Solidaires de Lunes sin sol, nous participâmes à la manifestation du lundi 30 juillet et y lûmes en trois langues le texte ci-joint écrit lors de notre rencontre par une enseignante espagnole.  Nous, les Françaises, apportâmes notre contribution en chantant l’hymne des femmes.

MAROC
Lors de cette manifestation Lunes sin sol fut lue aussi une déclaration de la délégation marocaine : à Tiznit, ville tranquille à 100 km au sud d'Agadir, depuis la mi-juillet, une dizaine de jeunes femmes ont été agressées dans la rue par un homme, un inconnu (un "barbu" disent les Marocain-s/es dans leur texte). Cet inconnu arrive sournoisement à bicyclette et poignarde le postérieur d'une victime avec une longue lame préalablement enduite d'ail, afin de retarder la cicatrisation de la blessure. Il s'enfuit tout aussi rapidement qu'il arrive. Au jour où la déclaration a été lue à Leon, l'inconnu en question n'avait toujours pas été arrêté par la police, malgré plusieurs signalements de témoins ; il est vrai qu'il opère la tête cachée par un capuchon et très vite. On ignore donc s'il s'agit d'un psychopathe ou d'un membre d'un groupe fanatique. La délégation marocaine à la RIDEF dénonce ces agressions et demande le respect des libertés individuelles, dont celle pour les jeunes filles de s'habiller comme elles le souhaitent, avec ou sans voile, en jeans ou en habit traditionnel… 

ESPAGNE
Les mineurs du nord-ouest de l’Espagne où se trouvent les mines de charbon menacées de fermeture par suppression des subventions publiques sur ordre de l’Union européenne avaient organisé une longue marche sur Madrid. Leur arrivée dans la capitale espagnole le 11 juillet, puis les jours suivants, avait donné lieu à des soutiens à travers le pays, culminant dans les grandes manifestations anti-austérité du 19 juillet. A Leon, depuis le mois de mai, des mineurs se sont barricadés dans le bâtiment du Parlement de la ville, d’autres se sont enfermés dans leurs mines d’où ils refusent de sortir. Des participant-e-s à la RIDEF ont manifesté publiquement leur soutien en allant, le lundi soir après Lunes sin sol, discuter depuis la rue avec les mineurs enfermés au Parlement : dialogue émouvant à travers les barreaux sculptés en fer forgé des fenêtres du bâtiment à l’architecture vénérable.
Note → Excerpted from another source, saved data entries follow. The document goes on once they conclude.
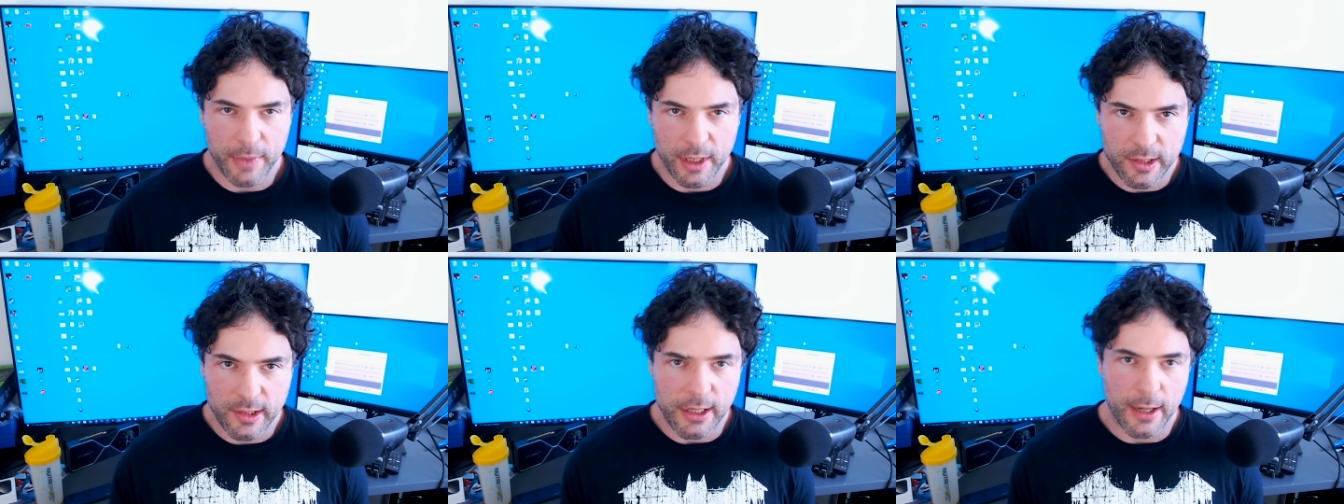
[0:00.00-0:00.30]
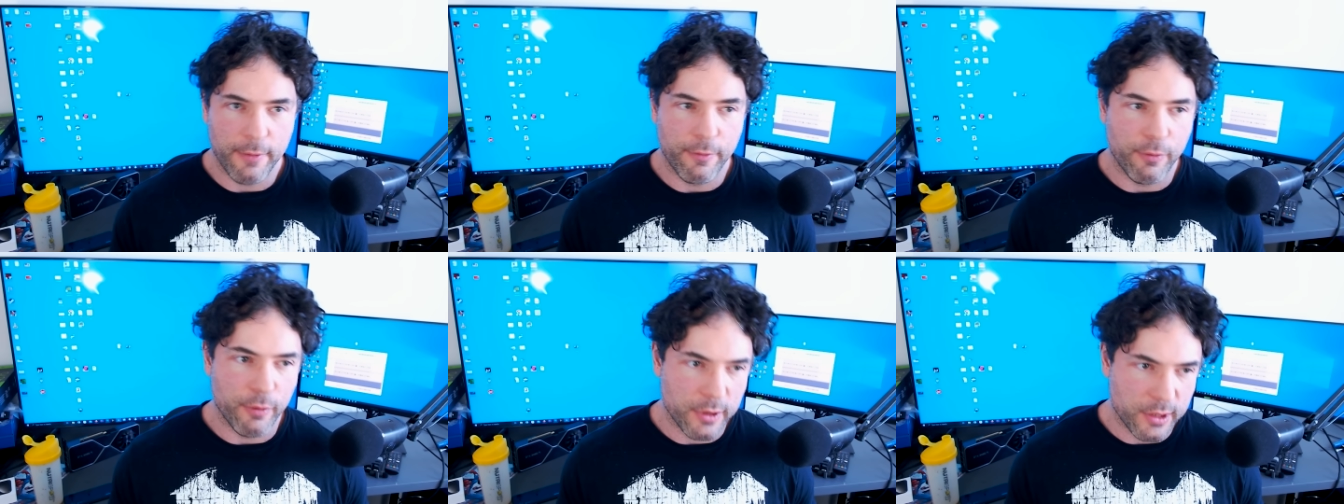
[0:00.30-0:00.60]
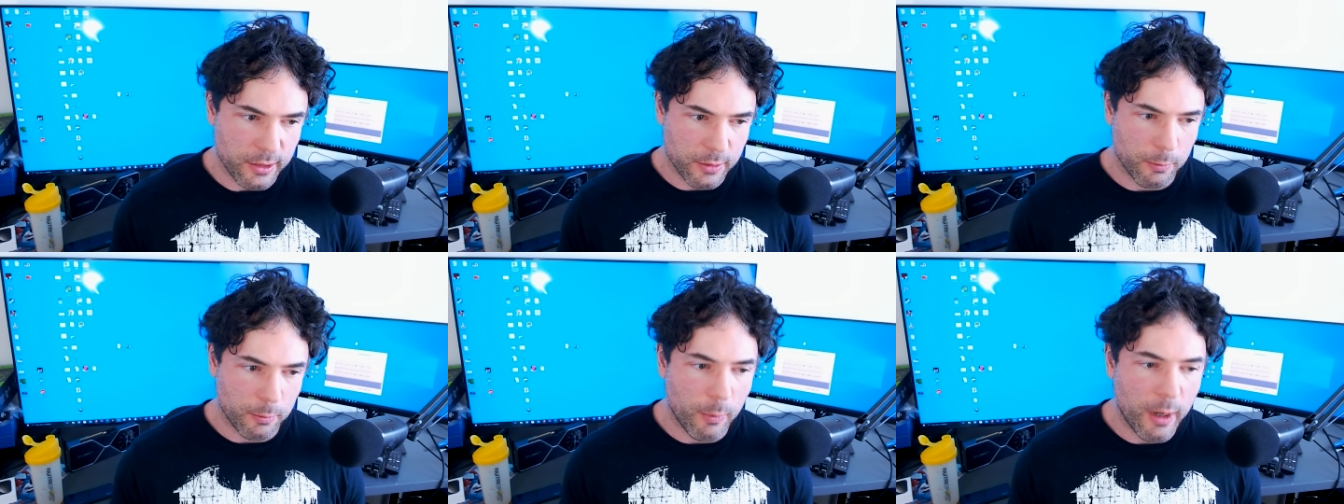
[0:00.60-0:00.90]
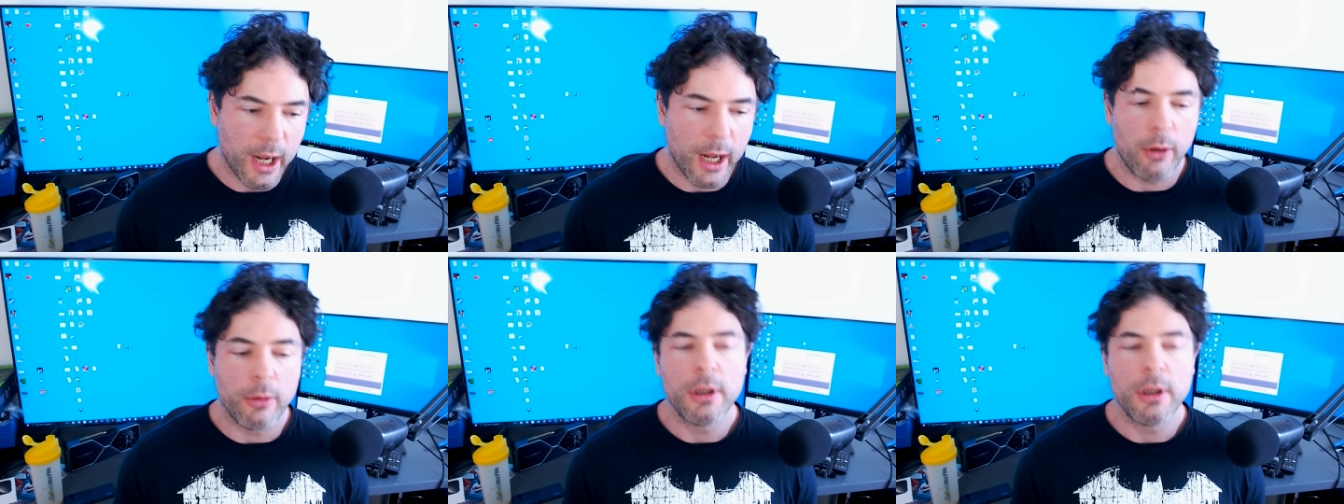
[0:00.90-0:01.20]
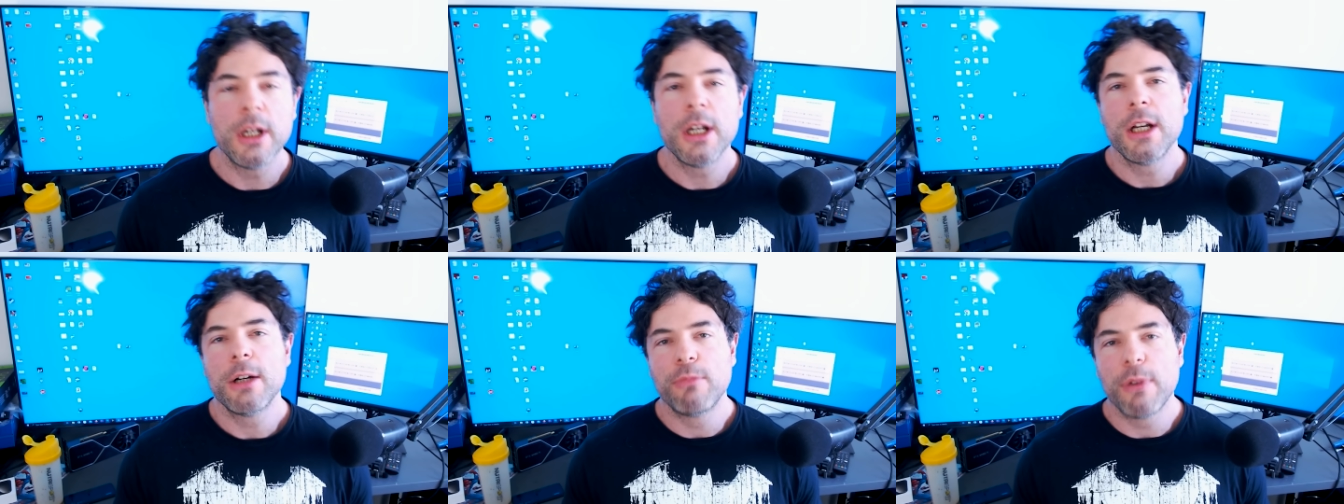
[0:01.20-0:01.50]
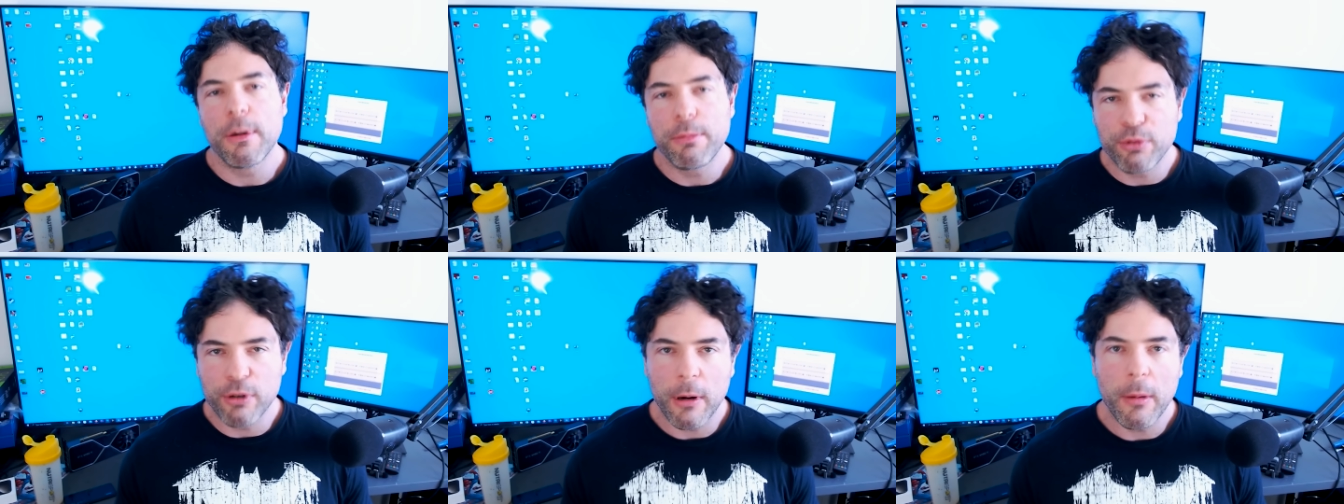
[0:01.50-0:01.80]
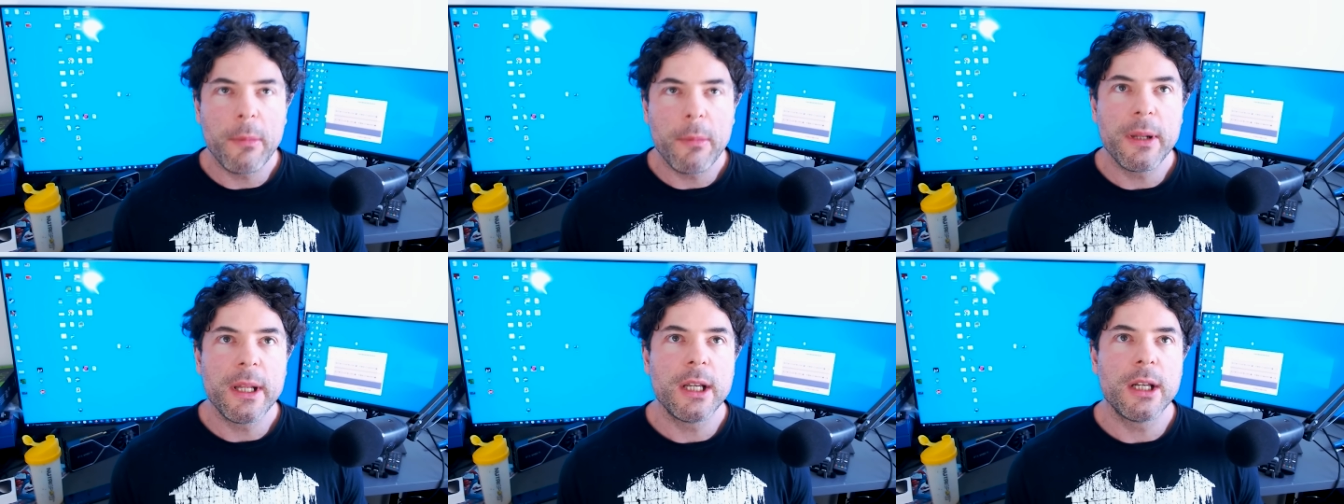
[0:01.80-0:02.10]
the servers as well, we're
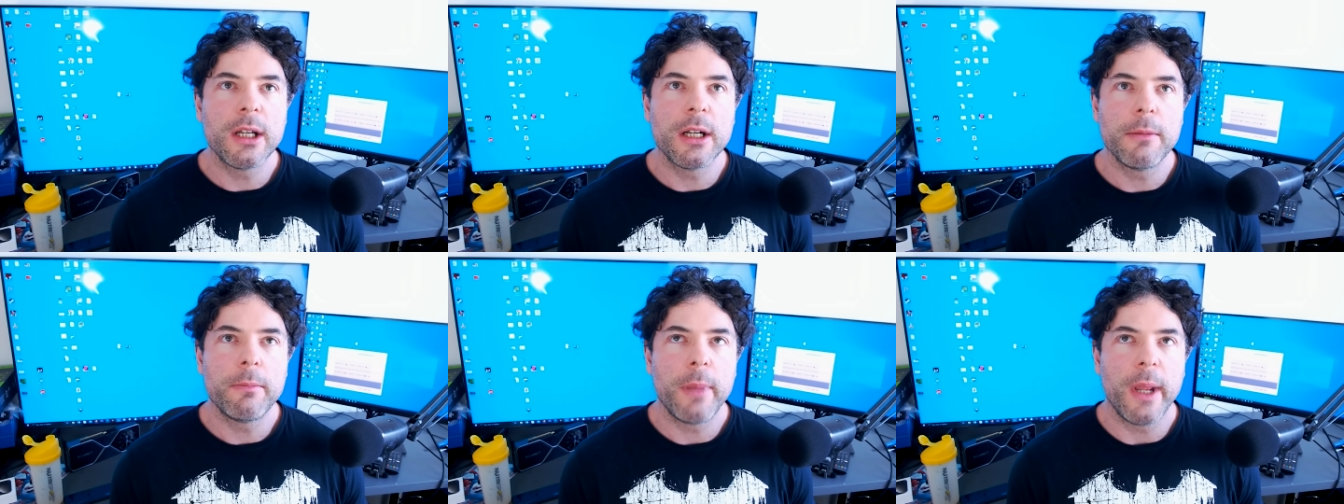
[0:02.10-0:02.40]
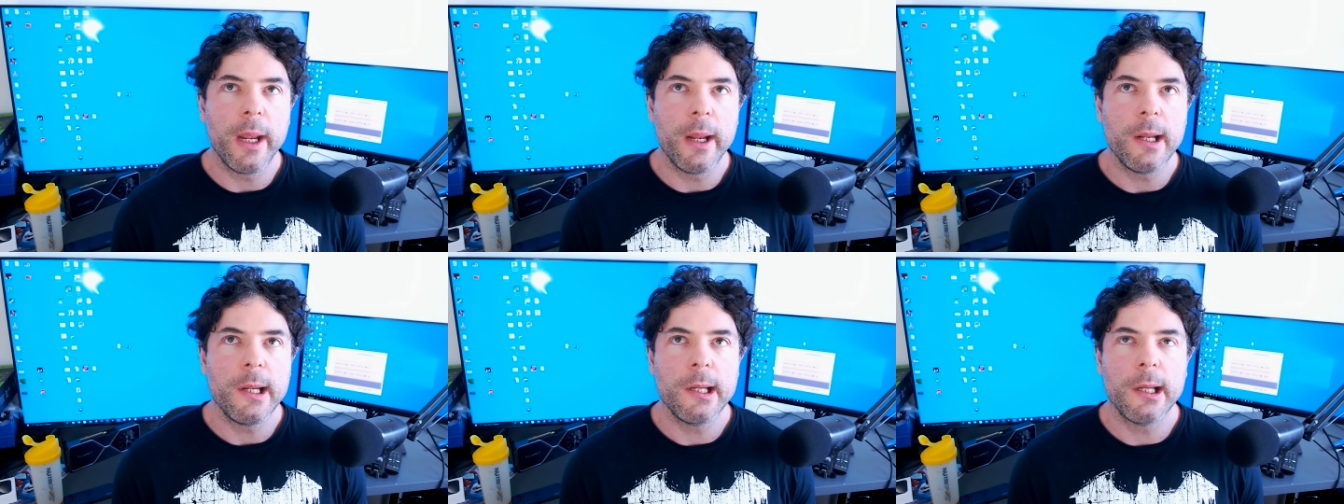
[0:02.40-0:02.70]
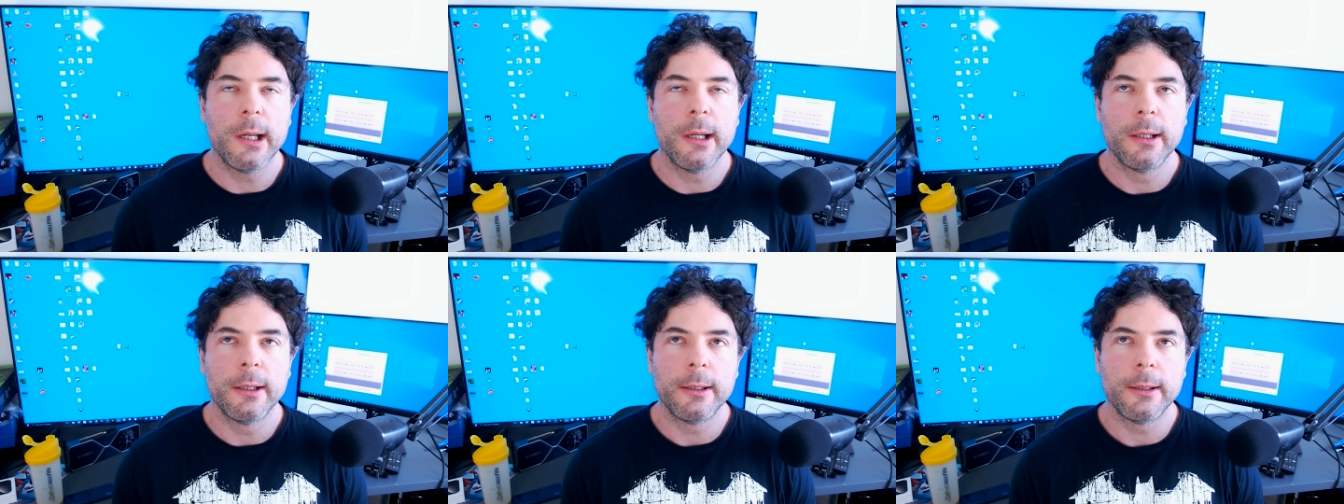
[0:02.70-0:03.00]
probably going to be,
Et grande émotion aussi quand mineurs et enseignants espagnols entonnèrent ensemble des chants de mineurs de leurs Provinces, puis quand un instituteur Indien Mapuche du sud du Chili entonna à son tour un chant des mineurs de là-bas. Enfin, l’Internationale s’éleva en un seul chœur mêlant toutes les langues des délégués présents…

ESPAGNE
Le 24 juillet en fin d’après-midi, les participants à la RIDEF assistèrent à l’inauguration solennelle de l’exposition intitulée Antonio Benaiges, un maître Freinet dans une fosse de Burgos. Fusillé le 25 juillet 1936 par les franquistes, cet instituteur catalan fut l’un des six mille instituteurs et institutrices exécutés ou démis de leur fonction par le régime fasciste. Pourquoi une telle exposition présentant les photos des restes de plusieurs centaines de disparus de la fosse commune située à Villafranca Montes de Oca près de Burgos ? Parce qu’en Espagne, en «démocratie», l’administration continue de rendre très difficile l’ouverture des fosses et l’identification des corps qui pourraient permettre à la société espagnole de reconnaître enfin ces assassinats et les victimes. Plus de 150 000 personnes sont encore enfouies dans les fosses communes de la répression franquiste à travers tout le pays. Cette exposition avec une présentation de la vie de l’humble maître d’école et notamment des exemplaires originaux des journaux imprimés dans sa classe par ses élèves qui les ont pieusement conservés jusqu’à ce jour complétait l’autre exposition en cours au même musée : Presas de Franco (prisonnières de Franco). Pour la première fois étaient montrées des centaines de photos et de documents avec explications détaillées sur les prisons pour femmes de l’Espagne franquiste. En jeu dans ces deux expositions, la construction d’une mémoire démocratique et sociale…

JAPON
Plus d’une trentaine d’enseignant-e-s japonais-es participaient à la RIDEF à Leon. Ils nous racontèrent l’opposition très forte de la population de leur pays contre la première réouverture d’une centrale nucléaire depuis leur fermeture après la tragédie de Fukushima du 11 mars 2011. Ils venaient de participer à la manifestation gigantesque antinucléaire qui a eu lieu le 16 juillet à Tokyo. Ils nous offrirent des dragons, chaque dragon étant composé de centaines de grues de papier plié (origami) et reliées entre elles par un fil très serré. Ces grues reliées sont devenues le symbole de l’après-Fukushima, nous dirent-ils, car ce fut un choc pour tous, rappelant la fragilité et la précarité humaines. Une institutrice dont une partie des élèves mourut dans la catastrophe fit fabriquer des grues aux survivants, symbolisant les vivants et les morts. Et le fil qui relie les grues symbolise le lien qui peut nous unir tous ensemble, ici et maintenant : tant que nous sommes en vie, profitons-en pour nous aimer et être solidaires. Cette initiative d’une maîtresse fut reprise avec une rapidité extraordinaire dans tout le pays et des millions de grues illustrent l’opposition au nucléaire.

ESPAGNE
Une autre initiative d’une maîtresse reprise avec une rapidité extraordinaire dans tout le pays est celle d’une institutrice d’une école maternelle privée de la région de Madrid : elle se bat comme des millions d’autres «pour une école publique gratuite pour tous» et eut l’idée de confectionner un tee-shirt vert portant ce slogan. Elle arriva un matin, vêtue de ce tee shirt, à son école, mais la directrice lui en interdit le port. Alors, par solidarité, une, puis dix, puis cent et maintenant des milliers de personnes fabriquent et portent ce tee-shirt vert avec son slogan, devenu le symbole du combat pour la défense de tous les services publics.